Fig. 5. Crystallographic and spectroscopic characterization of H275E.

a Internal aldimine structure of H275E (light blue, PDB: 7RNQ) is superimposed with the corresponding structure of 2B9 (gray, PDB: 6AM7). b Addition of 20 mM l-serine (Ser) to 2B9 (gray), results in two peaks corresponding to external aldimine E(Aex₁) and amino acrylate, E(A-A), intermediates. Addition of 20 mM Ser to H275E (pink) shows a dominant peak corresponding to E(A-A). A representative enzyme-only trace is shown in black. Spectra were collected at 37 °C. c X-ray structures of H275E. i. Trp binding is shown in magenta from PDB: 7ROF. ii. 4-Cl-Trp binding is shown in cyan from PDB: 7RNP. Hydrogen and halogen bonds are shown in orange and purple dashes, respectively.

Fig. 6. Engineered biocatalytic cascade for synthesis of tryptamine analogs.

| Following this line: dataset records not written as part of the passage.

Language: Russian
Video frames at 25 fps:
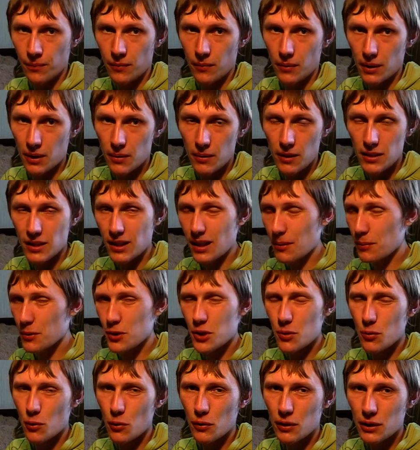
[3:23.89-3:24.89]
Понимаете, я
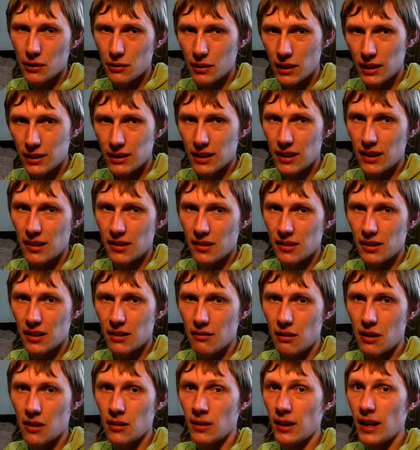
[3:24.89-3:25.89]
почему в этого Родригеса не
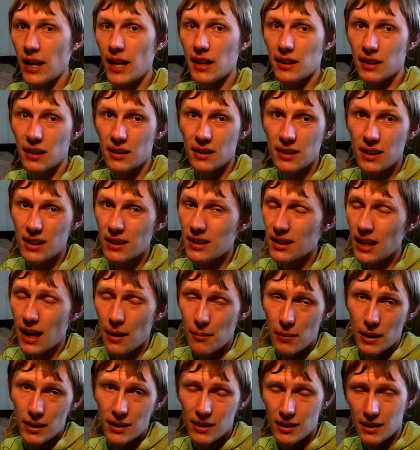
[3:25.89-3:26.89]
верил? Это не та
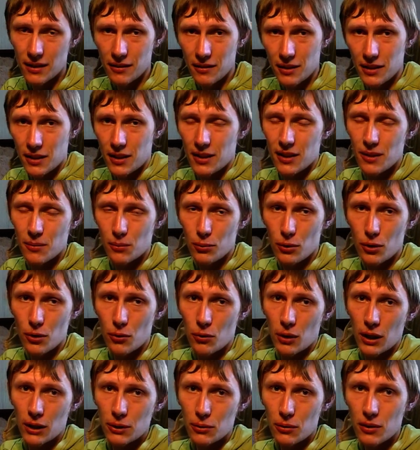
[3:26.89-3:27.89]
манера ведения боя,
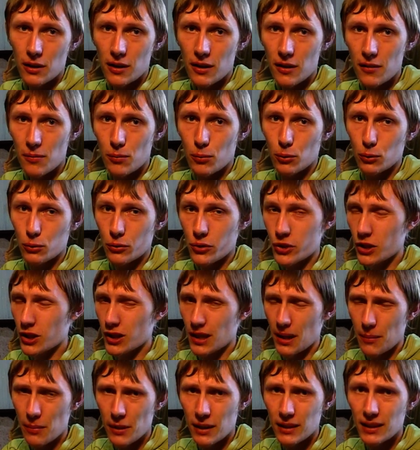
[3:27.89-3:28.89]
у которой есть будущее.
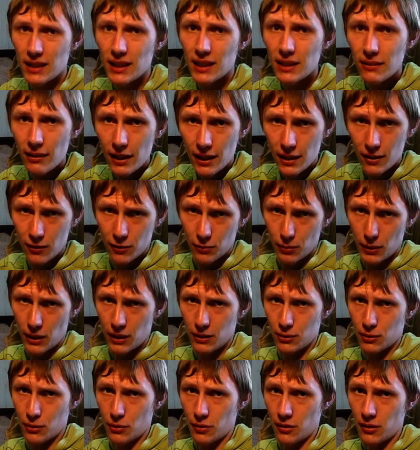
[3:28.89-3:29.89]
Я про это говорил в
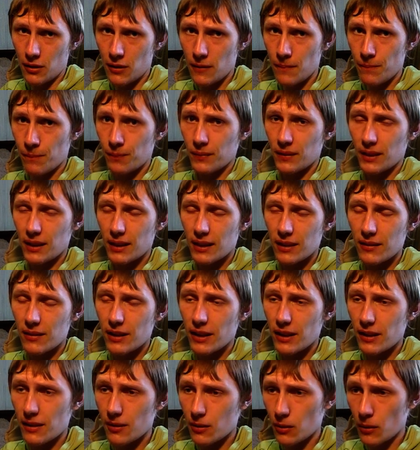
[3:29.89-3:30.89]
прогнозе.
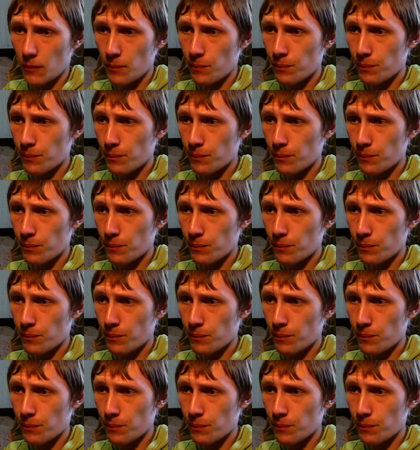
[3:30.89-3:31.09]
Говорил.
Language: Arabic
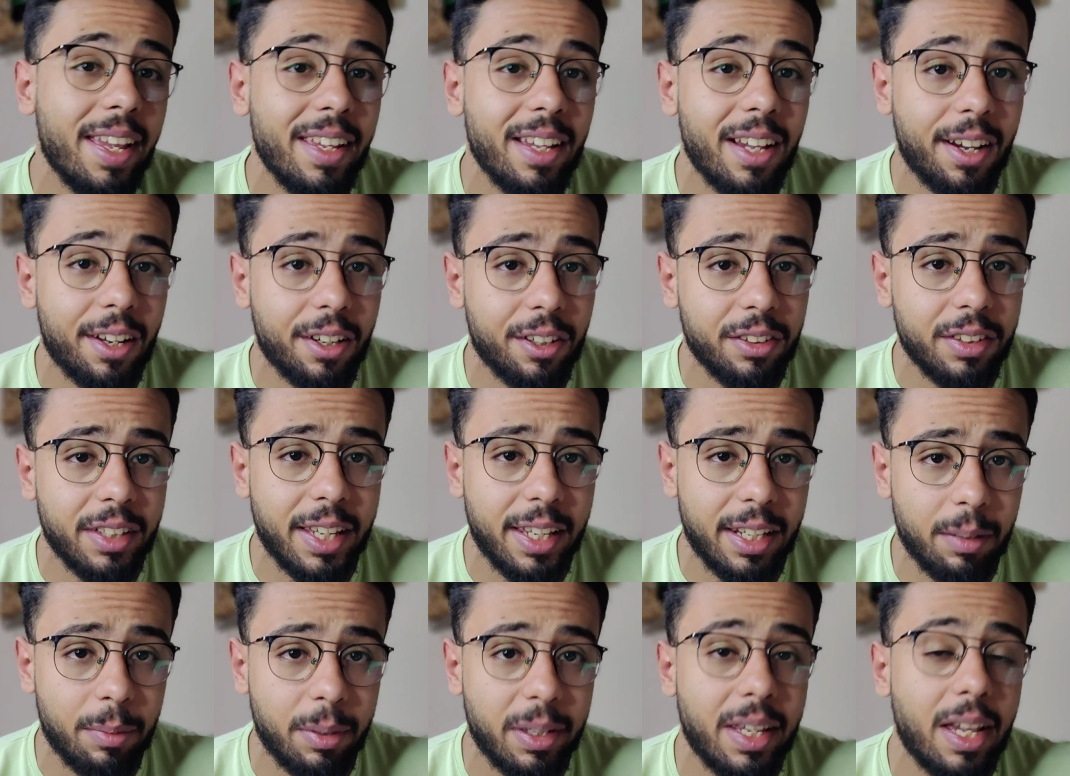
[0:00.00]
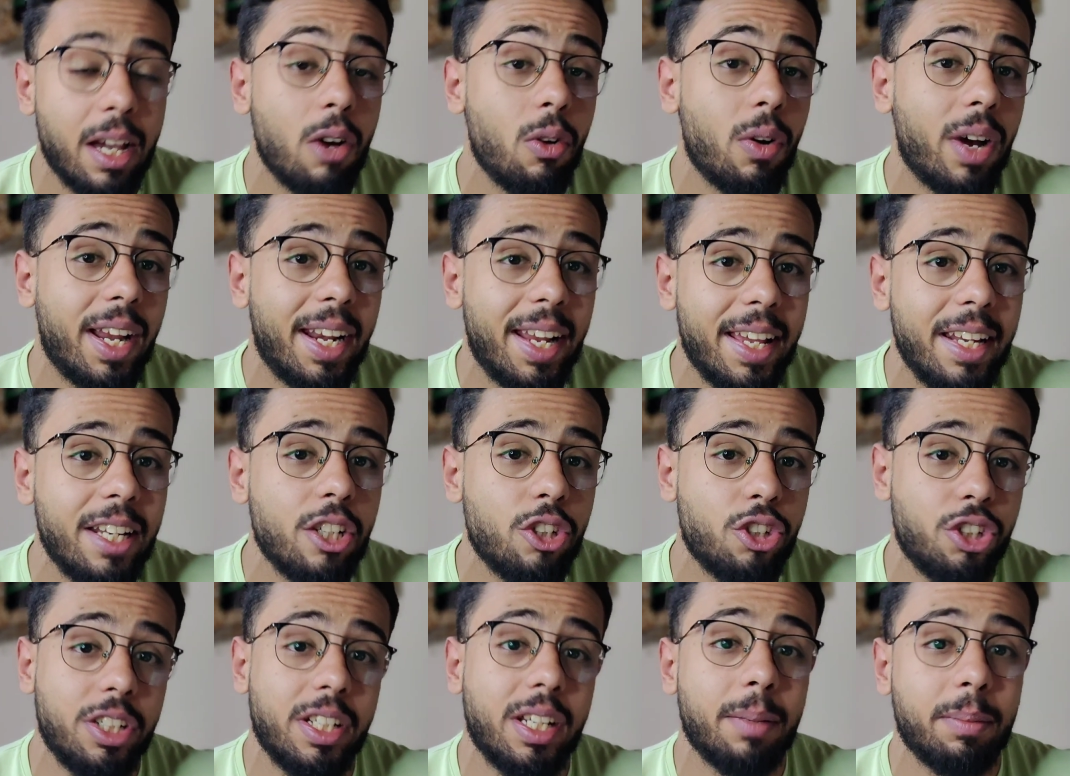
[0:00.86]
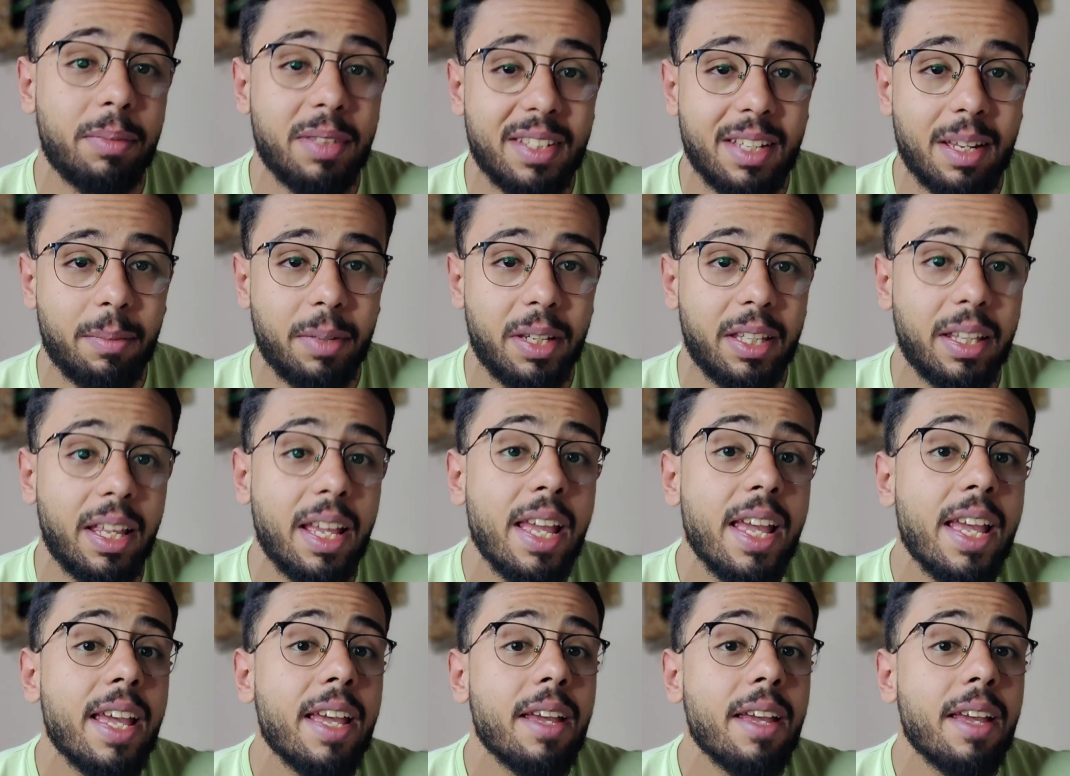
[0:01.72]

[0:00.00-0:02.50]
اي اعراض جانبيه او على الاقل الشركه بتزعم كده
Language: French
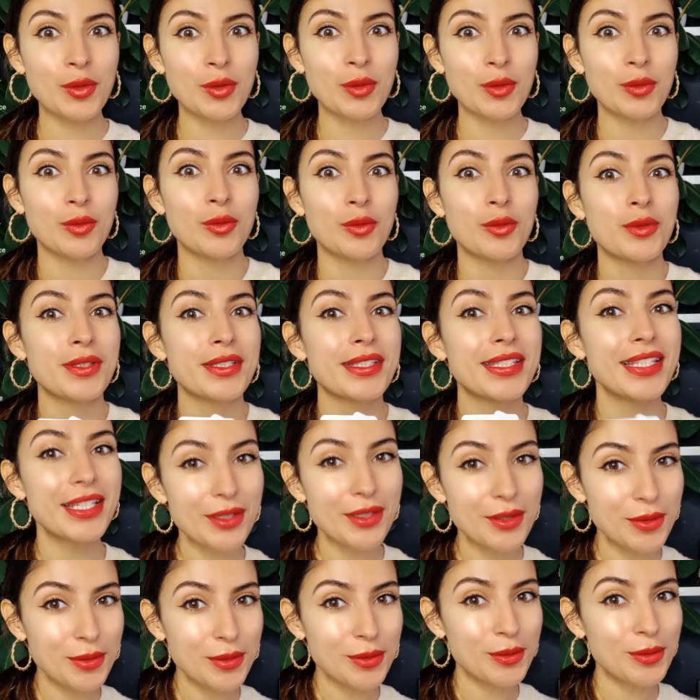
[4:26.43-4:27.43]
qu'on vous
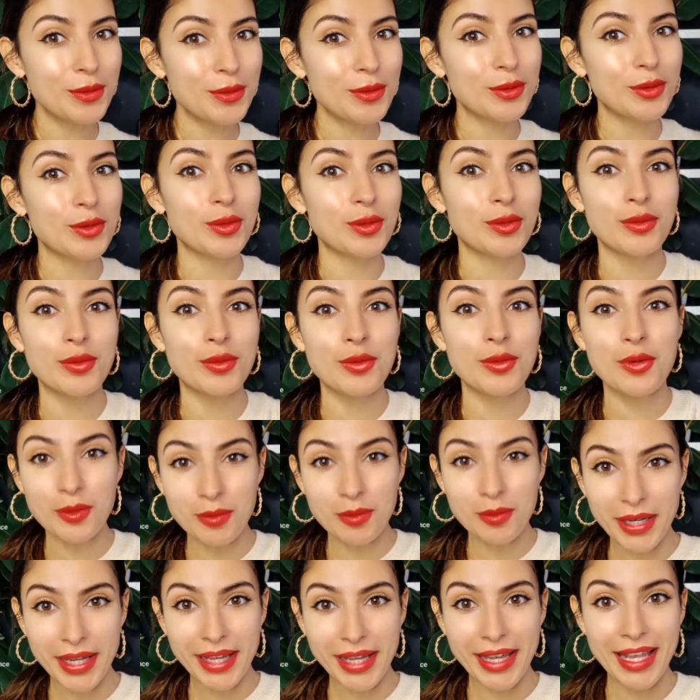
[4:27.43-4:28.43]
écoute, qu'on vous
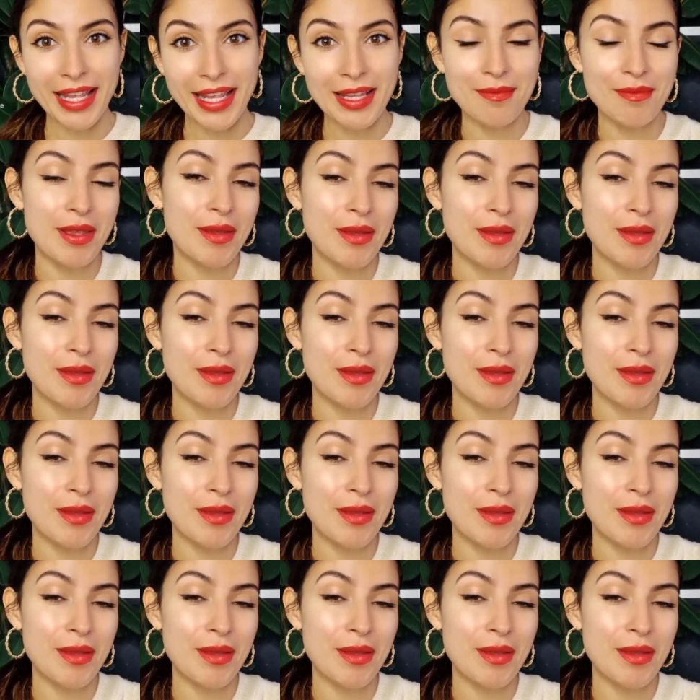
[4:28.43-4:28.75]
comprenne,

a Utilized biocatalytic cascade for the telescoped biosynthesis of tryptamine analogs. R = 4-Br-, 5-OMe-, 5-OEt-, 2-Me-, 6-Cl-, and 6-NO₂-. b Synthesized tryptamines, with the RgnTDC variants used for different syntheses highlighted. Isolated yields of tryptamine products after both steps are listed. *1.4 mmol substrate used for 6-chlorotryptamine synthesis. PfTrpB^H275E loading was 0.05 mol% and RgnTDC variant loading was 0.02 mol% for each reaction except for 2-methyltryptamine, which had 0.2 mol% catalyst.